Al Piccolo Bellini il progetto del giovane Aniello Mallardo

Vizi e virtù del mito Maradona, per raccontare quelli di Napoli e del calcio
Servizio di Andrea Fiorillo

Napoli - Dal 20 al 23 marzo e dal 27 al 30 marzo 2014 Vodisca Teatro e Libera Scena Ensemble presenteranno al Piccolo Bellini “Diego – Non sarò mai un uomo comune” con Maddalena Stornaiuolo e Luigi Credendino, per la regia del giovane Aniello Mallardo, artefice anche del progetto drammaturgico. L’autore, che si è formato presso il teatro Elicantropo di Napoli, diretto da Carlo Cerciello,  racconta, attraverso una storia d’amore, la Napoli degli anni ’80, uscita da un infausto terremoto e vittima tutti i giorni di se stessa e dei problemi che la dilaniano.

Attraverso il teatro si cerca di raccontare una storia, unera, segnata da un uomo, Diego Armando Maradona, che diventa l’illusione, l’alternativa, il riscatto.

Una Napoli raccontata attraverso un mito, un sogno chiamato Maradona, che si fa riscatto in una città afflitta. Mallardo, come si racconta questa necessità attraverso il teatro?

“L’ispirazione per questo lavoro mi è venuta attraverso la lettura di due testi: ‘Infiniti anni ’80’ di Giovanni Ciofalo in cui si racconta che gran parte di ciò che la società italiana è diventata oggi lo si deve a ciò che è stato seminato proprio in quegli anni, e ‘Re-play’. Il calcio da arma di distrazione di massa a strumento di lotta contro il potere, di Luigi Pasquariello, che concentra la sua analisi su quando il calcio stesso ha smesso di essere considerato un gioco, per diventare strumento di manovra e ricatto, sottolineando il cruciale passaggio dalla ‘politicizzazione del calcio alla ‘calcistizzazione’ della politica, che ha reso questo sport un mezzo di propaganda. Il calcio quindi diventa innanzitutto il riscatto incarnato da Maradona, che veniva dal basso ed era simbolo di una città in difficoltà. Dall’altro lato, però, è anche un anestetizzante, un modo per coprire i problemi non risolti, per non affrontarli, con il rischio di non vederli neanche più, quando però sono lì, ci restano, e magari crescono.”
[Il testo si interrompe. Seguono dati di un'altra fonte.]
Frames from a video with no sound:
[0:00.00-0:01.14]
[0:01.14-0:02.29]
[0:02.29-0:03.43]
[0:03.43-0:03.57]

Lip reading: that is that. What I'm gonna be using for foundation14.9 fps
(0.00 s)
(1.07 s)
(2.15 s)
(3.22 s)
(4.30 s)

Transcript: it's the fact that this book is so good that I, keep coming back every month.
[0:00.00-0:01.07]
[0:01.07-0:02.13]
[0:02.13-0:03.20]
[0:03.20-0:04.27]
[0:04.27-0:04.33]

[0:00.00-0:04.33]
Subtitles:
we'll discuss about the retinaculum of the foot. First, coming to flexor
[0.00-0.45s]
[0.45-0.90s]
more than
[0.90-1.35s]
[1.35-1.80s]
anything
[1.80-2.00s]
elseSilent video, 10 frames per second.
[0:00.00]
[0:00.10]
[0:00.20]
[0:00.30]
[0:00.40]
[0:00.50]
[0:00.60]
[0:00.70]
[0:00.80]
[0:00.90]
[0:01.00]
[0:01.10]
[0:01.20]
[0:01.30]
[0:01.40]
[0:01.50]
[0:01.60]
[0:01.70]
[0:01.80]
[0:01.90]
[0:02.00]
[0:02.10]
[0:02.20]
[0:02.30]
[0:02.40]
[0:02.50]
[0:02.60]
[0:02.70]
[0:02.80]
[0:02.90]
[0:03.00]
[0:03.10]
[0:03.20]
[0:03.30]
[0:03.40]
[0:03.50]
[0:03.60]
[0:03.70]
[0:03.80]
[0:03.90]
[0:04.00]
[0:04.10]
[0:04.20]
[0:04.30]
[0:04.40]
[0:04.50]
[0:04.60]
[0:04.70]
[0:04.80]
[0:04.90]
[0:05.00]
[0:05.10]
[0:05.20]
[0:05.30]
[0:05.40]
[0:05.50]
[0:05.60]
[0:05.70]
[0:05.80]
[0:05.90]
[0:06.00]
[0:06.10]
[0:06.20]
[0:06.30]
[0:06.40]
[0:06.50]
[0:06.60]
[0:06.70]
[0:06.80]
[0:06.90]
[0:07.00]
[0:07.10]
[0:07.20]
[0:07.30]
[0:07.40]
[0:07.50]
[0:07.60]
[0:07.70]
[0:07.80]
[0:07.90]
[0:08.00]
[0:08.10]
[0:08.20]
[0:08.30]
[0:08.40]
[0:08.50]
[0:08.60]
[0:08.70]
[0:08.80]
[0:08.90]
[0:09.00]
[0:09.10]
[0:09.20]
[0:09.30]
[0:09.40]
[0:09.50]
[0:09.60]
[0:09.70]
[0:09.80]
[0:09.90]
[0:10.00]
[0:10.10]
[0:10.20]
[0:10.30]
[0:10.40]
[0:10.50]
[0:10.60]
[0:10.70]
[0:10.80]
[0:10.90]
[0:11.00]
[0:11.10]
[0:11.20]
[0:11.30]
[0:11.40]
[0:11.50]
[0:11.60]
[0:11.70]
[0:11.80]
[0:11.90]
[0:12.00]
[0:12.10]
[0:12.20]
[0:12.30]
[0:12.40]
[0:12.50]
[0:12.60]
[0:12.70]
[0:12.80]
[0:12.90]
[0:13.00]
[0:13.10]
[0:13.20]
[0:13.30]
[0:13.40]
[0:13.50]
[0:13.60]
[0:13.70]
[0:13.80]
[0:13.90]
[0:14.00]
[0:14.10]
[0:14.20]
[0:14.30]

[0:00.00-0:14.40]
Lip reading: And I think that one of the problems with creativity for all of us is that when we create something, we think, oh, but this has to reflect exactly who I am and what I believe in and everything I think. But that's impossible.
Maradona, un uomo tradito dalla città stessa, che lo lascia sprofondare nei vicoli, senza fermarlo, così come successe a Masaniello nel 1647.

“Maradona rispetto a Masaniello non è stato, non è e non sarà mai tradito dal popolo, ovvero dai tifosi, poiché il sistema politico non è riuscito a scalfire la sua immagine, come invece avvenne al Capopopolo, che improvvisamente si vide abbandonato dai suoi stessi compagni e dagli strati popolari per i quali si batteva. Diego diventa e resta negli anni un tatuaggio sulla pelle dei napoletani, un simbolo che perde la natura d’uomo. Ma gli uomini considerati infallibili, costretti a fare sempre qualcosa di straordinario, alla fine si perdono perché in fondo non reggono, sono comunque persone comuni.”

Oggi non c’è più un Maradona a “salvarci”, ma ancora siamo alla ricerca di qualcosa che ci aiuti a superare il quotidiano?

“A Napoli sarebbe necessario far capire che il calcio spesso diventa una distrazione capace di assuefarci al resto. Il teatro deve appunto farci destare da questa apatia, e provare a far aprire gli occhi a quanti non hanno strumenti per poter portare avanti questa ricerca da soli. Non c’è nessuna condanna in questo progetto; il calcio è disciplina, possibilità sociale, ma non deve creare cecità… Bisogna responsabilizzarsi; va bene lasciarsi incantare, chi dallo sport, chi dall’arte, ma poi bisogna avere una chiara visione critica della propria esistenza e di quella degli altri.”